私たちは,過去問を使いながら,特に間違いやすいものについて,普遍性のある覚え方をお伝えしていきたいと思います。
<今日のまとめ>
<児童委員>
児童委員は、その職務に関し、都道府県知事の指揮監督を受ける。
市町村長は、児童委員に必要な状況の通報及び資料の提供を求め、並びに必要な指示をすることができる。
都道府県知事は、児童委員の研修を実施しなければならない。
<民生委員>
民生委員は、その職務に関して、都道府県知事の指揮監督を受ける。
市町村長は、民生委員に対し、援助を必要とする者に関する必要な資料の作成を依頼し、その他民生委員の職務に関して必要な指導をすることができる。
都道府県知事は、民生委員の研修を実施しなければならない。
<保護司>
児童委員・民生委員・保護司の整理
<児童委員>
児童委員は、その職務に関し、都道府県知事の指揮監督を受ける。
市町村長は、児童委員に必要な状況の通報及び資料の提供を求め、並びに必要な指示をすることができる。

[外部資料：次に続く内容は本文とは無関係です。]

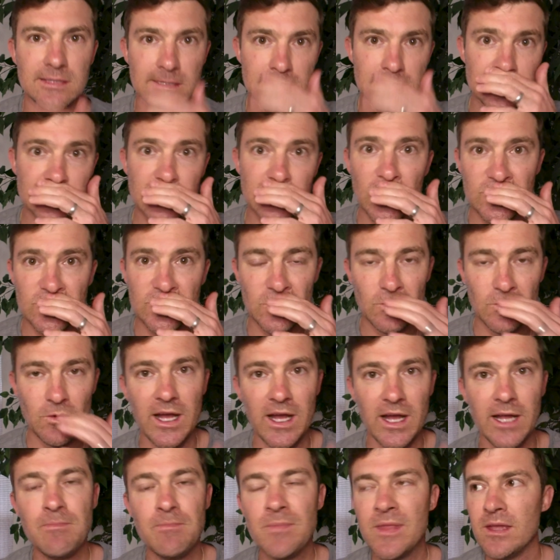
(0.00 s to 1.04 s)
This is also
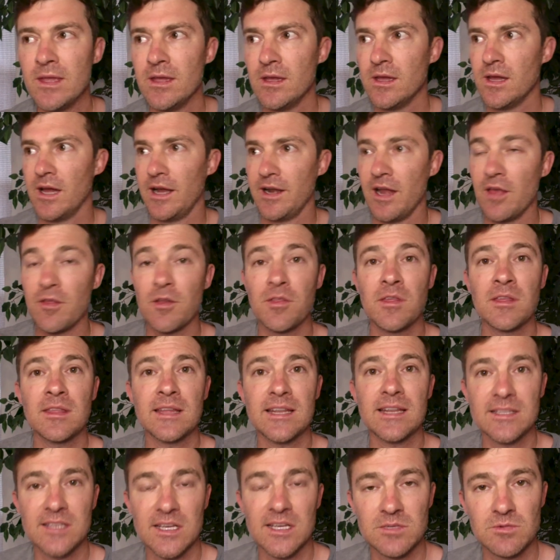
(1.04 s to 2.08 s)
why another thing
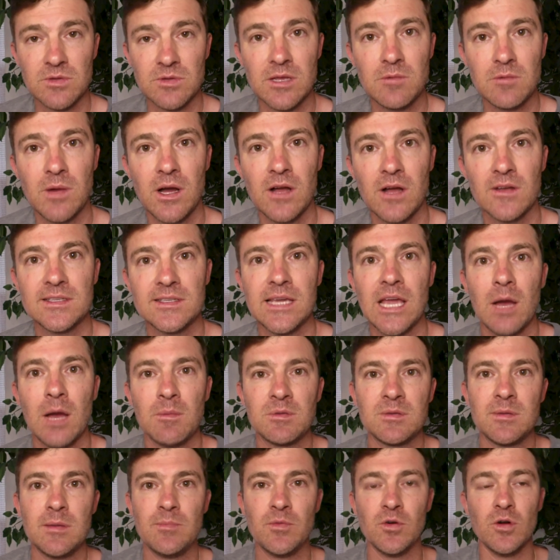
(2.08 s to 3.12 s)
that he does really well is he
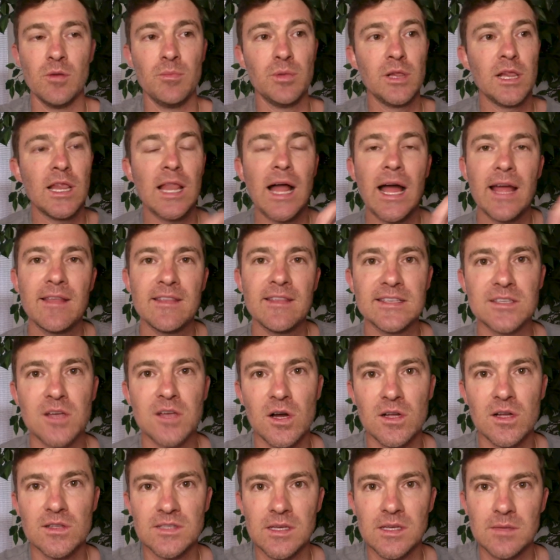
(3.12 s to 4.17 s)
helps people apply these
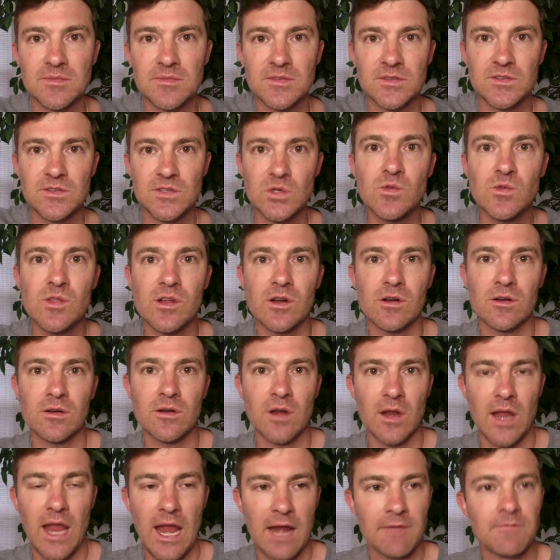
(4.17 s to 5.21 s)
concepts to their
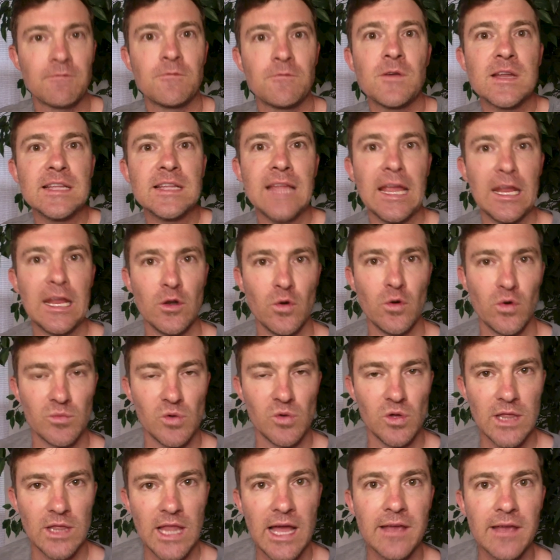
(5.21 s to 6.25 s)
everyday
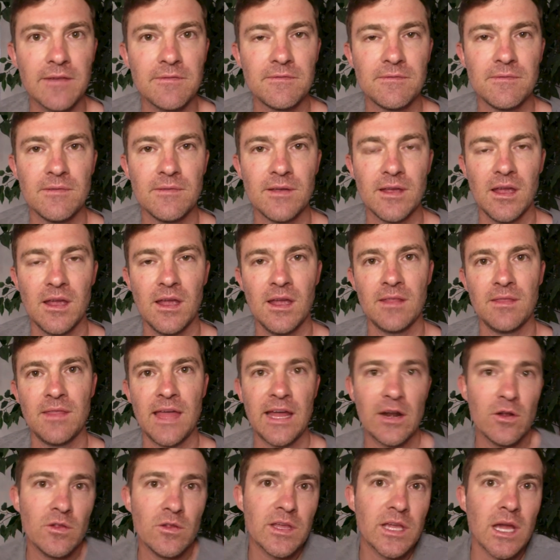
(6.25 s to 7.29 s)
normal life, and
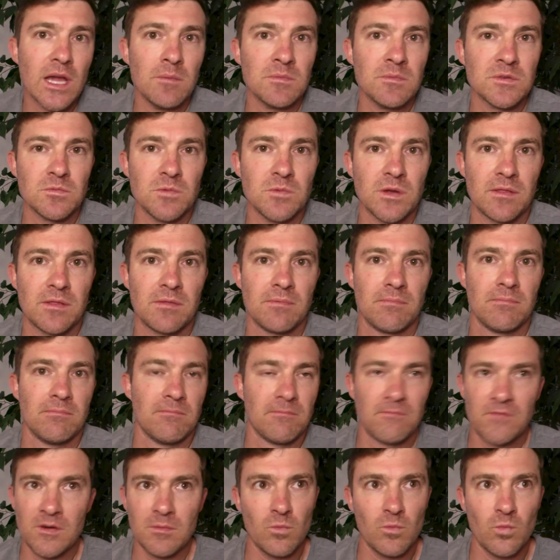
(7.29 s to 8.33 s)
that only comes with
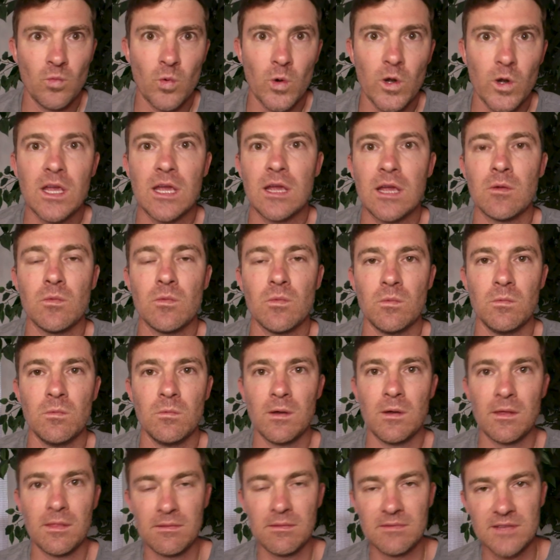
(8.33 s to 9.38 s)
from working
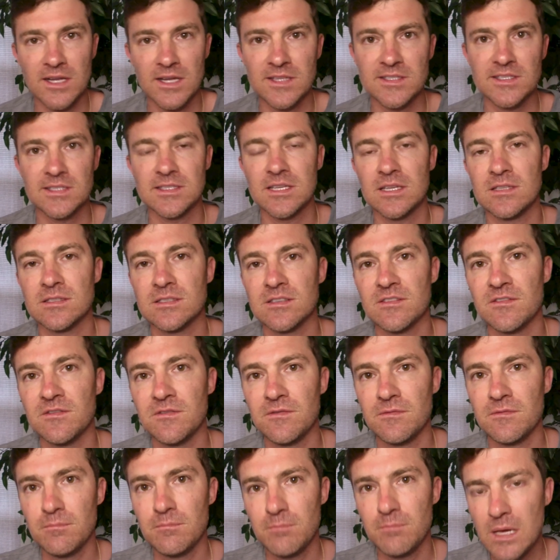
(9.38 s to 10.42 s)
with tons and tons of
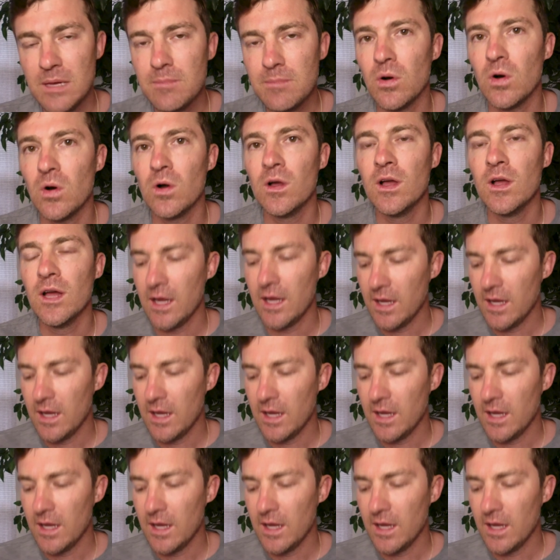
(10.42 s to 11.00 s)
people.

都道府県知事は、児童委員の研修を実施しなければならない。
ここから分かること
・指揮監督を受けるのは,市町村ではない。
・研修事業を実施するのは,市町村ではない。
➡ 市町村は,専門的,かつ高度な判断が求められる業務は行わない。
➡ 市町村は,専門職を対象とする養成研修は行わない。
このような法則をしっかり押さえていくことで,国試本番の得点力となります。
補足
問題96の「民生委員に定年がある」について
これに引っ掛けられた人がいたと思います。
定年が定められているのは,法ではなく通知です。
現場を知っているとこんなところに引っ掛けられます。「根拠法は・・・」といったことが勉強の時に必要なのは,こういうところに意味があります。
この出題は
https://mainichi.jp/articles/20170708/k00/00e/040/277000c
この記事にインスパイアされたのかもしれません。